February 04, 2007

"designer dogs"


The cover story of the Sunday Times magazine is about "designer-dog fights". Labradoodles, cockapoos, puggles, morkies -- there is no end to mixing breeds to get a dog that just has it all - the sweetness of a Maltese terrier, the smartness of a Yorkshire terrier, the happy-go-lucky personality of the labrador, the cute wrinkled face of the pug -- or, if things turn out differently, the wanderlust of the beagle coupled with the diminished sense of orientation of a pug.

Many dog breeders resent this kind of meddling with trusted standards.
“Predictability is what you pay for when you buy a purebred dog,” says Daisy Okas, assistant vice president for communications at the A.K.C. “Are you really active? Do you need a running partner? Then you might want to look at getting a border collie. But do you live in a 500-square-foot apartment in Manhattan and work all day? Then a border collie, for you, is going to be a disaster. That’s why they cost hundreds or thousands of dollars. Because groups of people over decades or even centuries have been carefully breeding that dog to have certain characteristics and a certain temperament.”
On the other hand, what's the point in adhering to a standard, if that standard produces dogs that are prone to deafness (as in the case of Dalmatians) and encephalitis (pugs)? Or if that standard doesn't even allow a dog to procreate?

Making purebred pugs is arduous and important business. The pug’s problem is geometrical. A century of selection for the standard’s “square and cobby” body has exaggerated those qualities, rendering many males incapable of positioning themselves on a bitch, of procreating reliably without human assistance. Nor can puppies muscle through the pug’s narrowed birth canal; like many breeds, virtually all pugs must be delivered by C-section.

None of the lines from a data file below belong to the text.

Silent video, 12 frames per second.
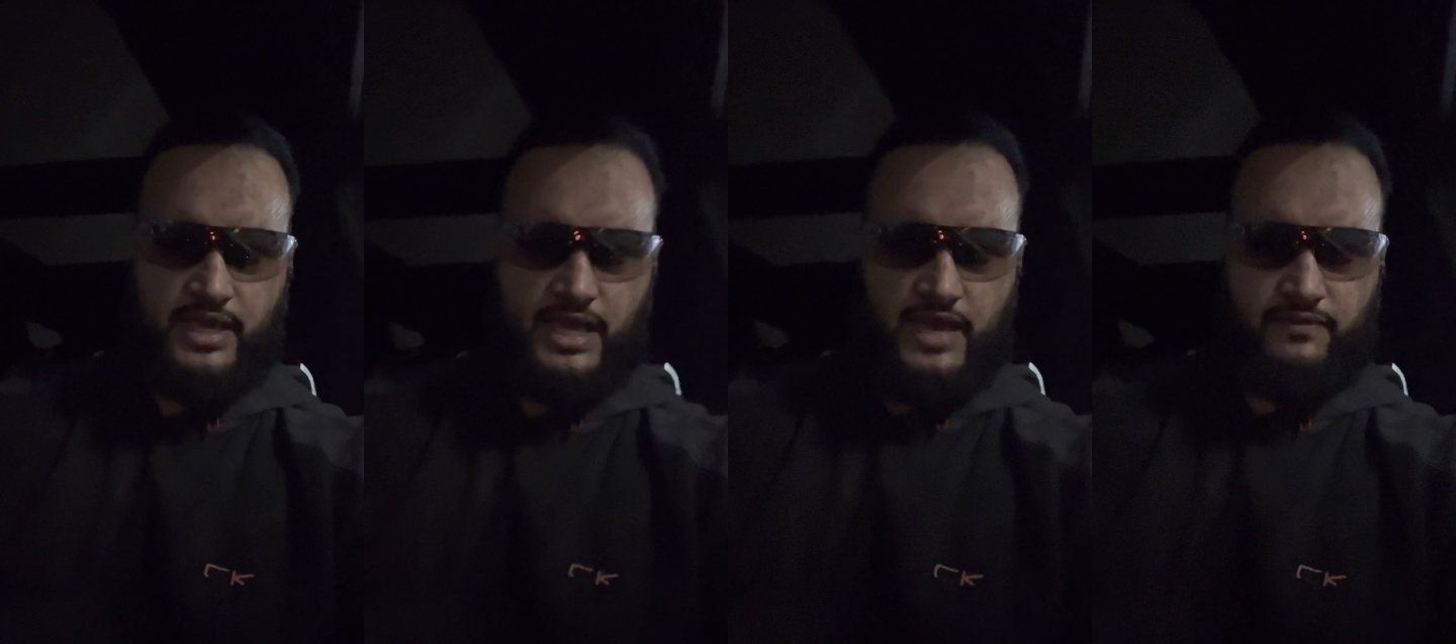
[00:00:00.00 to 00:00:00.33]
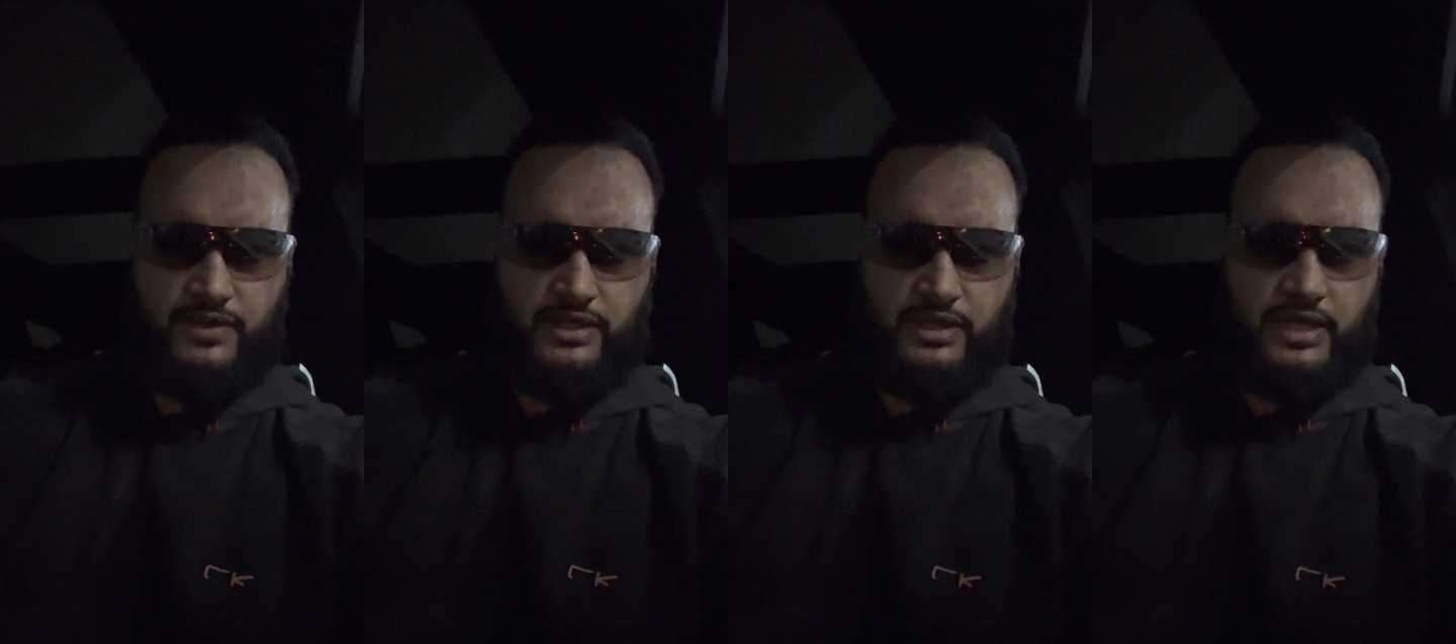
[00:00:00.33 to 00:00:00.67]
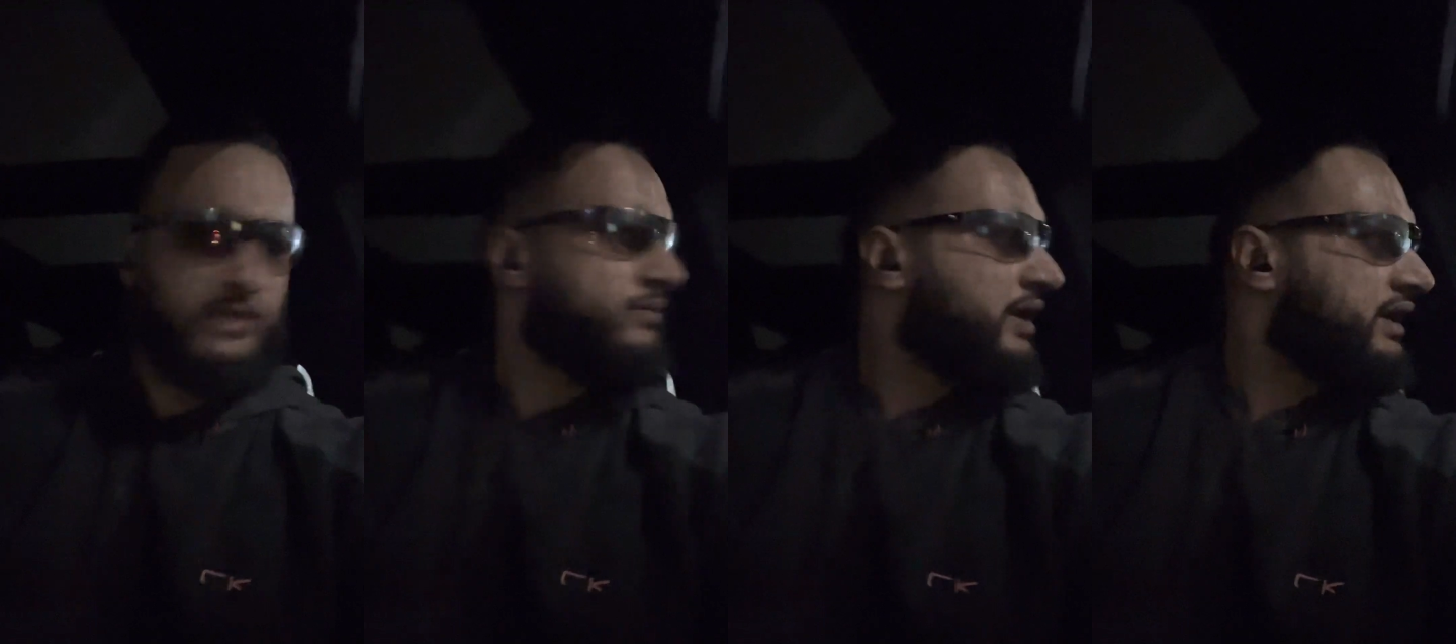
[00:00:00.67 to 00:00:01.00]

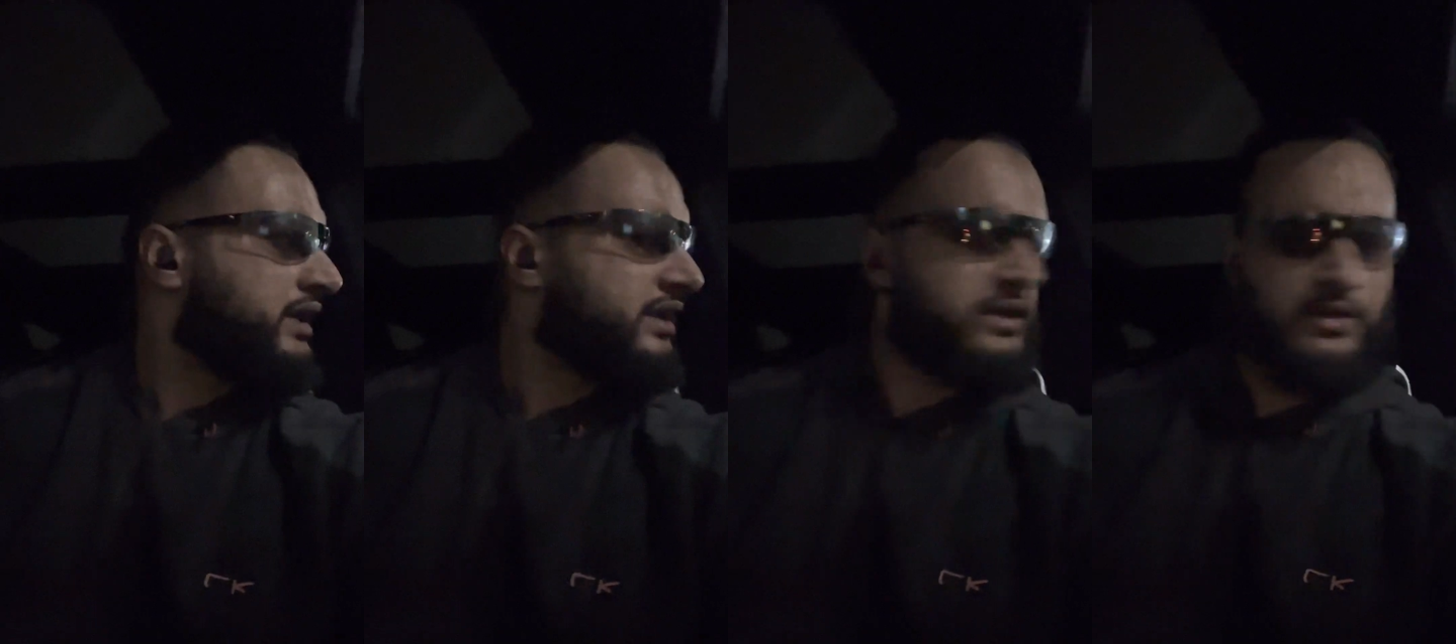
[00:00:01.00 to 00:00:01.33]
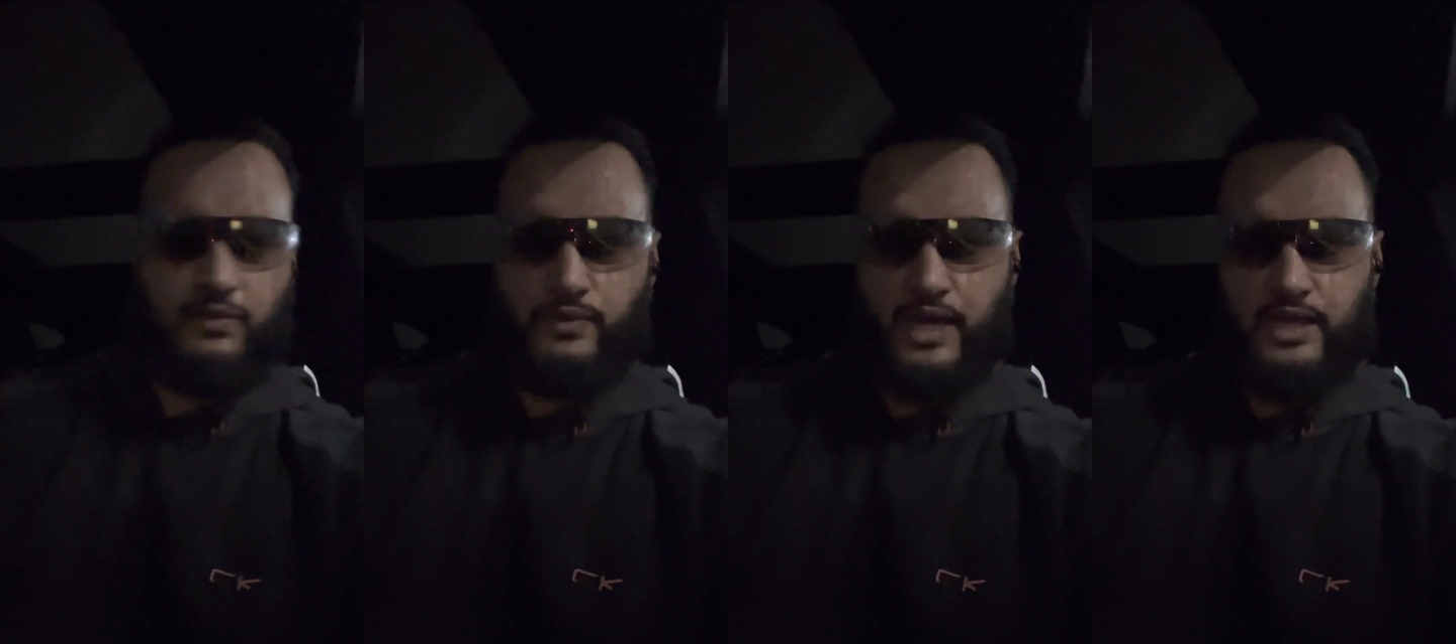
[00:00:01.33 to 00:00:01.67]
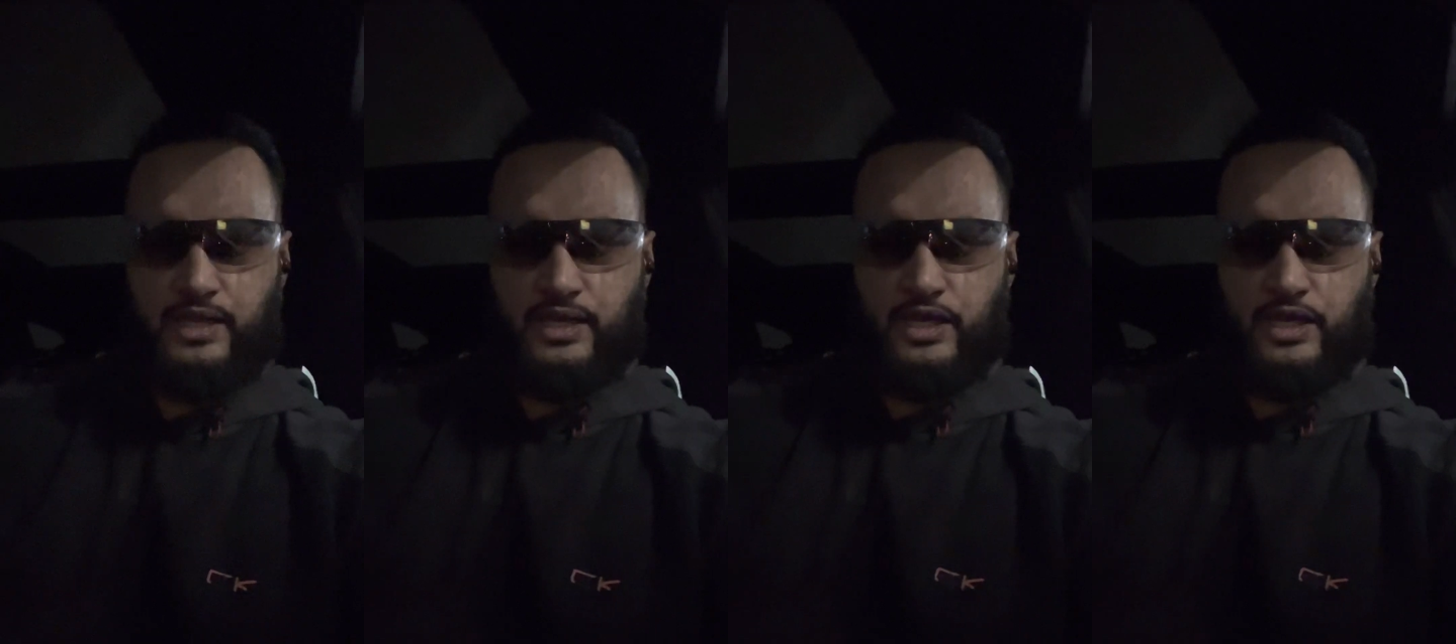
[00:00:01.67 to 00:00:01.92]
everything running, right?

As much effort breeders invest in producing purebred puppies, as little responsibility they may feel for puppies that don't confirm to their expectations:
Jutta Beard described how years ago, while she was breeding Rottweilers, one of her bitches was accidentally impregnated by a dog of another breed. Great effort had been taken to segregate the bitch, and how the intruder got in and out of the Beards’ kennel was a mystery. His identity couldn’t even be discerned in the gangling, alien faces of the resulting puppies. Beard had them euthanized. I asked if no one would have wanted them as pets. “I didn’t want them,” she said decisively.
I really expect better from a breeder than killing a litter of unwanted, but otherwise perfectly healthy puppies. Talking about irresponsible breeders: The article also portrays Wallace Havens, the owner a large kennel in Wisconsin, who specializes in breeding mixed-breeds (such as the puggle) . His kennel houses 1600 dogs of 35 different breeds, and he sells about 3000 puppies annually. Their latest "special designer puppy", to quote their website, "looks like a Mini St. Bernard. However, they have absolutely no St. Bernard in them". The dogs live in groups of five females and one male dog (of a different breed). The website shows pictures of "Bichon Females Being Exposed To A Yorkie Male To Make Yorkie-Chons" and other creations, designed to satisfy consumer needs.
A Chihuahua rooted amid bichons. A Shar-Pei presided over a crowd of beagles like a crumply-faced shogun. That was an experiment, Havens said, “just to see what happens.” The scene was rather lawless; later that afternoon, I would watch four schnauzers nearly destroy a fifth in a fight before an employee pulled it out of the pen. I happened to spot a poodle stop humping a Shih Tzu and hobble, very painfully it appeared, into the corner on an injured foot. When I pointed it out to Havens, he calmly slid a slip of paper from his shirt pocket and wrote down the pen number, 541, so that someone could check on it after lunch. “Good for you,” he told me as though I were learning the business.
When Havens can't use his dogs for breeding anymore, he sends them to the Humane Society, where they have to be treated to overcome their fear of people, before they can be adopted. They're there, along with many other dogs of all looks and personalities. Purebreds as well as adorable mutts. Flat coats, shaggy coats, floppy ears, pricked ears, wagging tails, hiddent tails, sad eyes, eager eyes, energetic barks, and soft snores. And giving one of these dogs a home will make you feel better than any designer purchase could.